Performs addition on two ndarrays.

Core

The core object exports all the methods to normal arrays instead of just ndarray objects.

Methods provided by the core are :

  • core.arrange([shape],[array])

Takes in the shape of the ndarray in which the passed elements are to be arranged.

ex :

let elems_arr = [1,2,3,4,5,6,7,8,9,10];
let nd = core.arrange([2,5],elems_arr);
//nd = [[1,2,3,4,5],[6,7,8,9,10]]
  • core.calc_shape([array])

Takes in an array and outputs the shape(configuration) of that array.

ex :

let ar = [[[1,2],[4,5]],[[2,3],[6,7]],[[7,8],[9,1]]],
shape = core.calc_shape(ar);
//shape = [3,2,2];
  • core.calc_size([array])

Takes in a array and calculates the size of the ndarray.

ex :

let shape = [4,5];
console.log(core.calc_size(shape));
//20
  • clip([array],min_val/[min_val],max_val/[max_val])

Makes the array elements contained in a limit provided as min_val and max_val.

[array] : the array to be clipped. min_val/[min_val] : the minimum limit for the data in the array. if provided as array, it's shape should match the shape of the provided array, with every element of the [min_val]describing the min val for the respective element of the provided array.

max_val/[max_val] : the maximum limit for the data in the array. if provided as array, it's shape should match the shape of the provided array, with every element of the [max_val]describing the max val for the respective element of the provided array.

( ^ = only one of min_val or max_val could be null.)

example :


let a = [[10,24,12,3],[7,1,20,9]];
clip(a,10,12);
// returns [[10,12,12,10],[10,10,12,10]]

clip(a,[[10,12,14,4],[8,0,10,10]],[[12,20,20,31],[10,1,10,10]]);
//returns [ [ 10, 20, 14, 4 ], [ 8, 1, 10, 10 ] ]

clip(a,[[10,12,14,4],[8,0,10,10]],2);
//returns [ [ 2, 2, 14, 4 ], [ 8, 1, 2, 10 ] ]
  • core.find_dim([array])

Return the dimension of the array

  • core.flatten([array])

Takes in an ndarray.
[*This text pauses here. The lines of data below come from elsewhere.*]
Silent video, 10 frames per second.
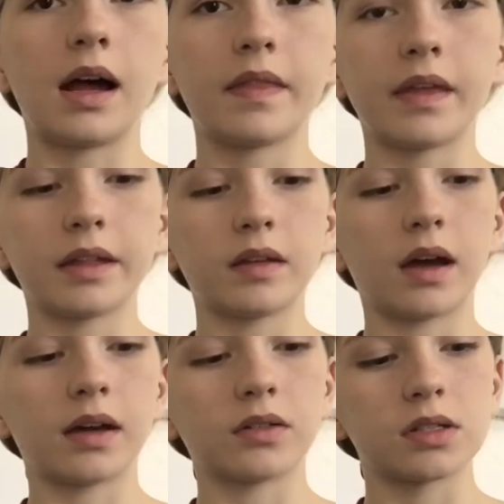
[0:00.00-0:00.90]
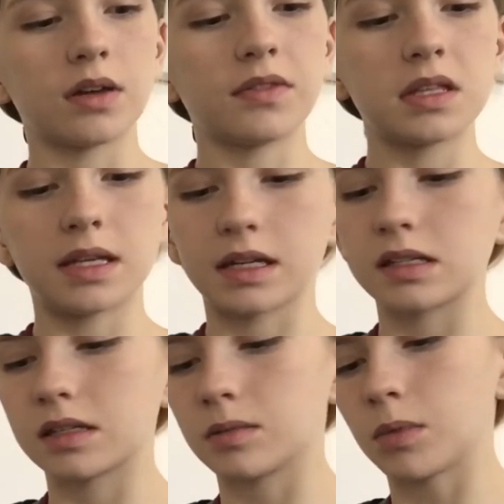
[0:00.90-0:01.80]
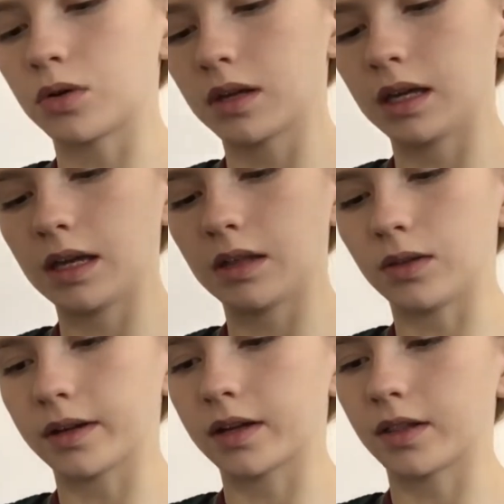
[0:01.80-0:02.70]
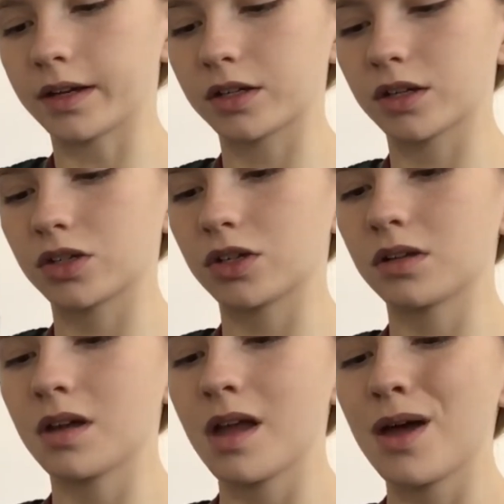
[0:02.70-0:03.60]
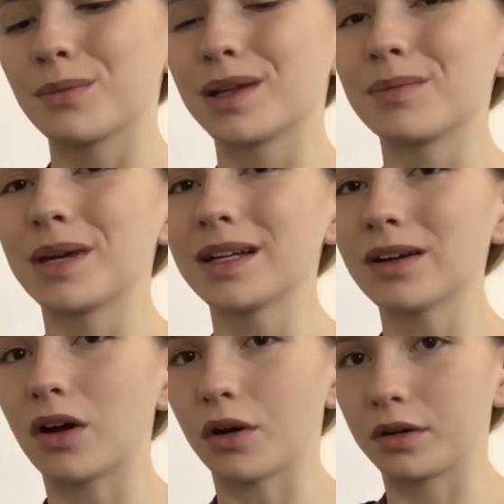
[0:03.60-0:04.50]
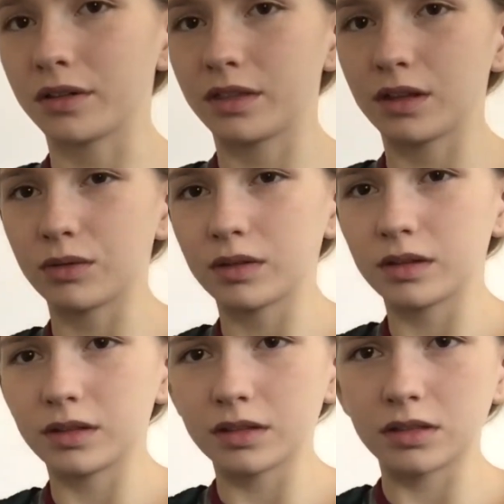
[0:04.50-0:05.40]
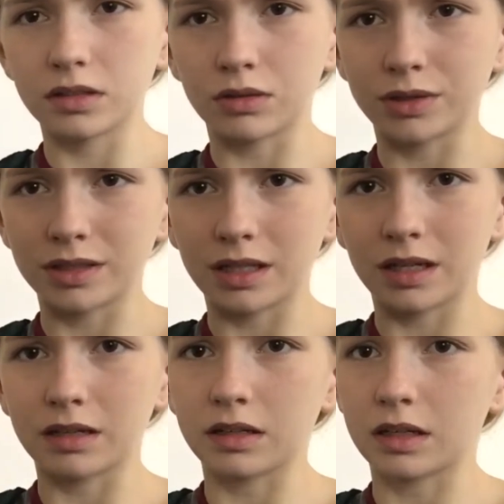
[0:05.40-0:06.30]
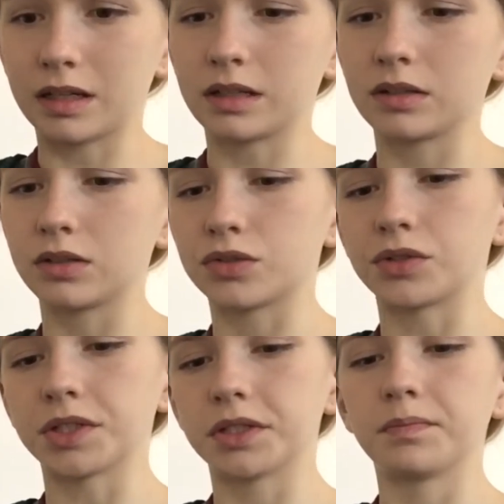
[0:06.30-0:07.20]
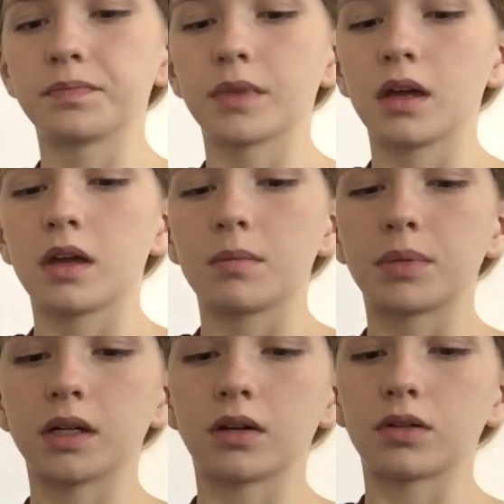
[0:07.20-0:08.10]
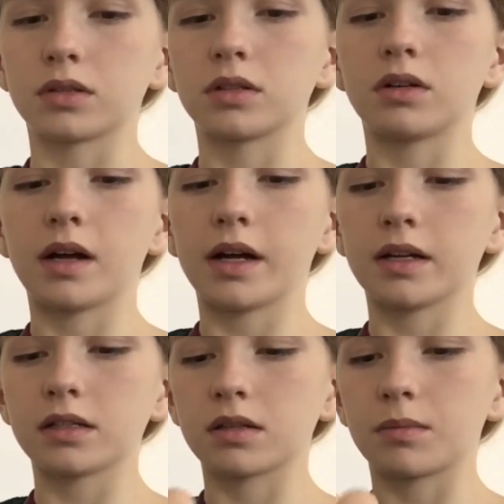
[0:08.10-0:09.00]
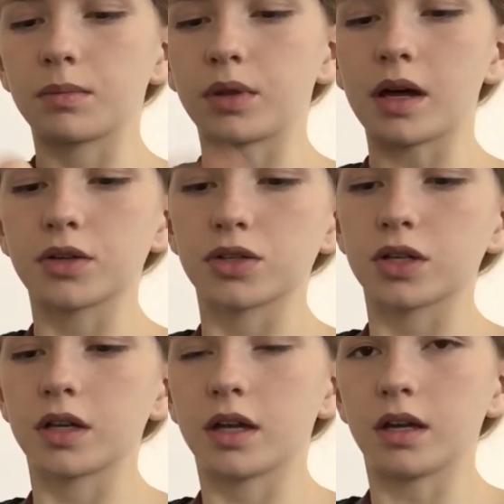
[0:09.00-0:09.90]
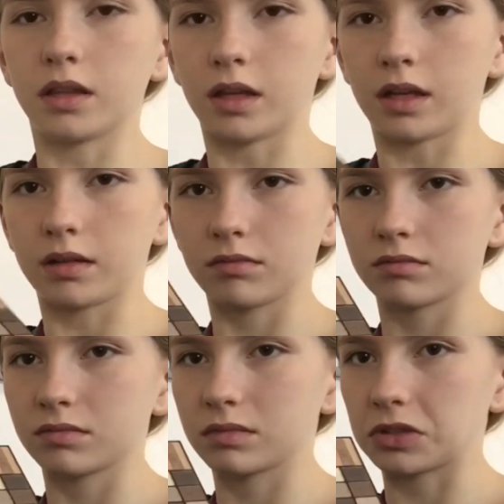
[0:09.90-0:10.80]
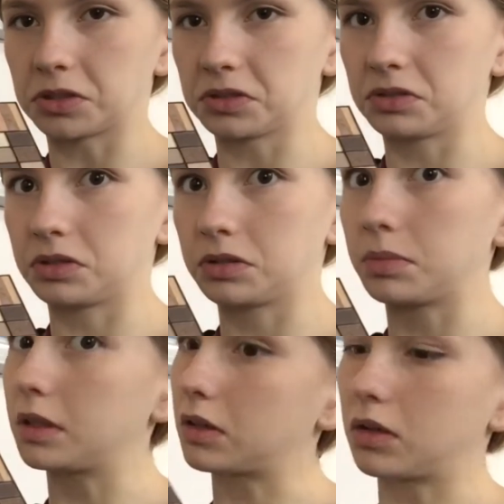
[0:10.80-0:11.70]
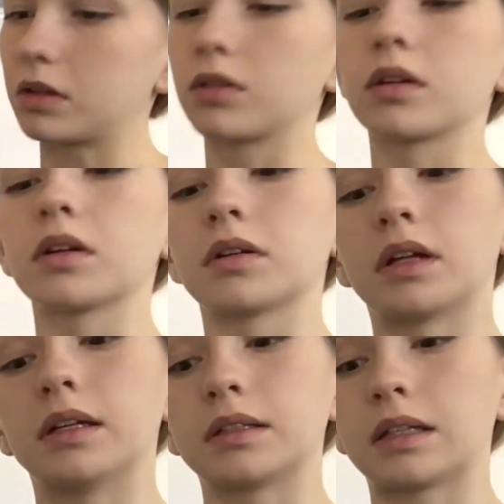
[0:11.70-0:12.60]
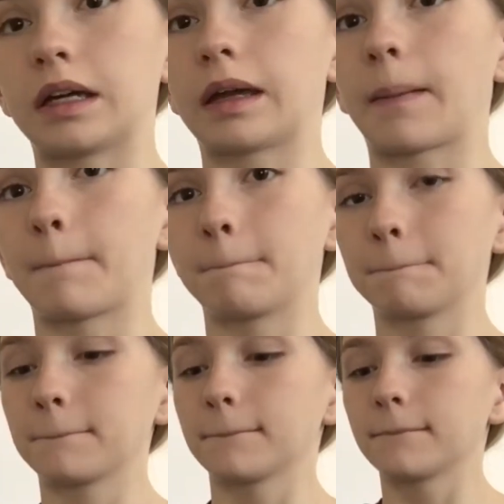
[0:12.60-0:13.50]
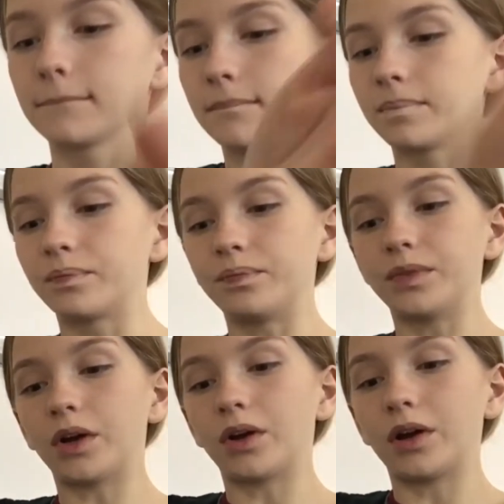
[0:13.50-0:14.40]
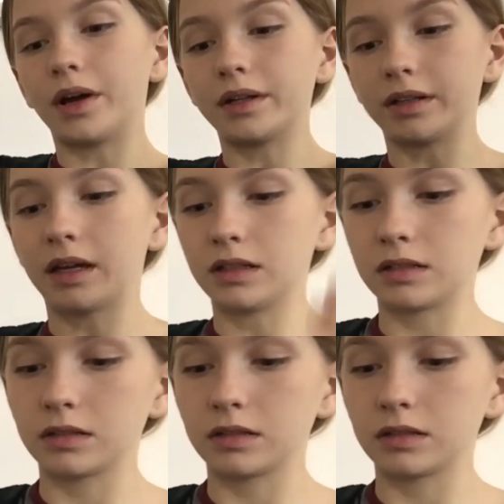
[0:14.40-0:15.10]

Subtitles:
then I also have the NYX Smoky Look Collection. But I made an art thing with this, so it's like kind of destroyed. But it also has blush and like contour, but the contour is like not nice.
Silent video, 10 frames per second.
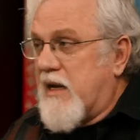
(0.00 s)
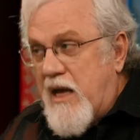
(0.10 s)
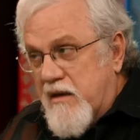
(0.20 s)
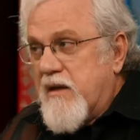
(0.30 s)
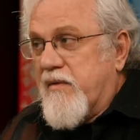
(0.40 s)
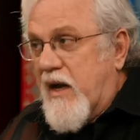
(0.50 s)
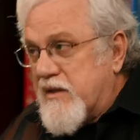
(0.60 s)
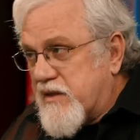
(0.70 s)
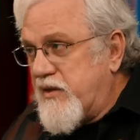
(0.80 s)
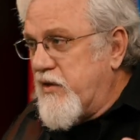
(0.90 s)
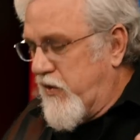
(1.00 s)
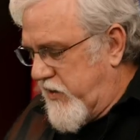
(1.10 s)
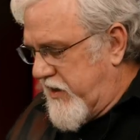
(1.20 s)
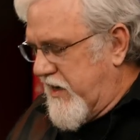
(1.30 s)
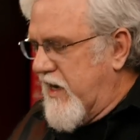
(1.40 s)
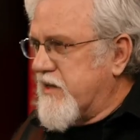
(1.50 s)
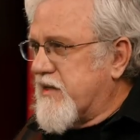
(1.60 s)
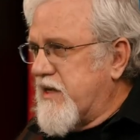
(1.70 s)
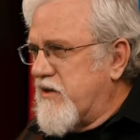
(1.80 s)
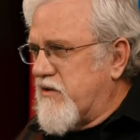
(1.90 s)
Again, that's the early
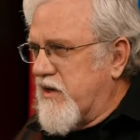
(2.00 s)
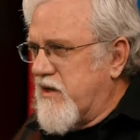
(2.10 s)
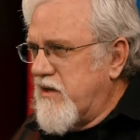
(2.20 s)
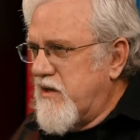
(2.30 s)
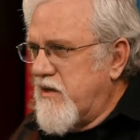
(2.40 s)
8th century.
Return the flattened version(1d) version of ndarray.

example :


let a = [[[1,2],[3,4]],[[5,6],[7,8]]];
core.flatten(a);
//returns [1,2,3,4,5,6,7,8];

  • core.form_chunks(size,number,[array])

size : The Size of a chunk. number : the number of chunks to be formed array : The array from which the chunks will be formed.

ex :

let ar = [1,2,3,4,5];
console.log(core.form_arr(2,2,ar));
//[[1,2],[3,4]]

let br = [[1,2,3],[4,5,6],[7,8,9]];
console.log(core.form_chunks(2,2,br));
//[[[1,2,3],[4,5,6]],[[7,8,9],[1,2,3]]]
  • core.transpose([arr],dtype='string')

Performs transpose operation on passed array.